_Exercise instructions:_ Nothing but the text of the records should come back; copy it exactly and leave the pictures out.

_Stored data:_
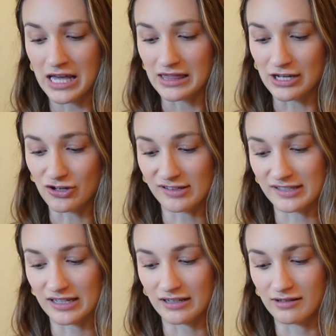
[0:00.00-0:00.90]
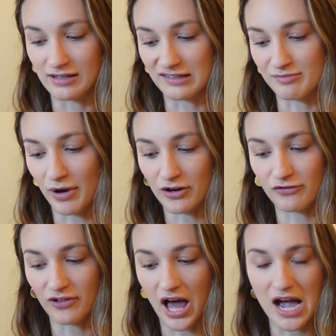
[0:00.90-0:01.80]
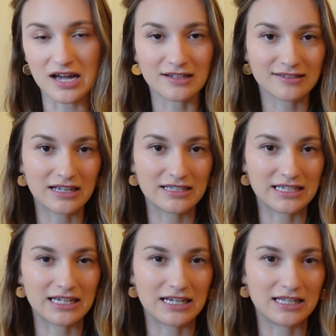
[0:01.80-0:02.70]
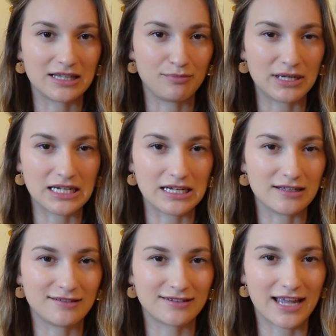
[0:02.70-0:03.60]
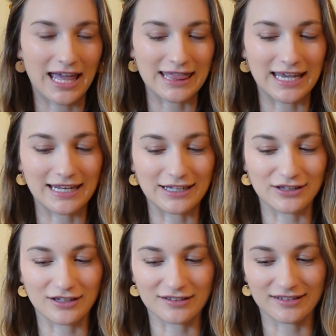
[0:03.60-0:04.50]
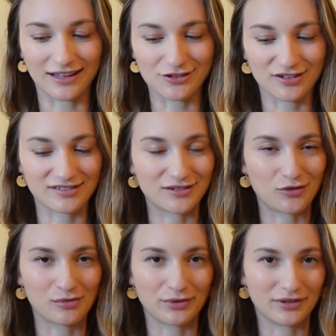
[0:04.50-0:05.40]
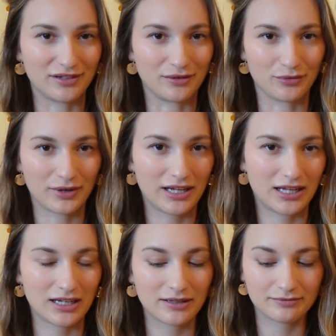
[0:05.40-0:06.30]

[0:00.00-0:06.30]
They just did these butterflies, did the beads, and then it looks like just a normal little ring.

_Result of the task:_
[0:00.00-0:00.90]
[0:00.90-0:01.80]
[0:01.80-0:02.70]
[0:02.70-0:03.60]
[0:03.60-0:04.50]
[0:04.50-0:05.40]
[0:05.40-0:06.30]

[0:00.00-0:06.30]
They just did these butterflies, did the beads, and then it looks like just a normal little ring.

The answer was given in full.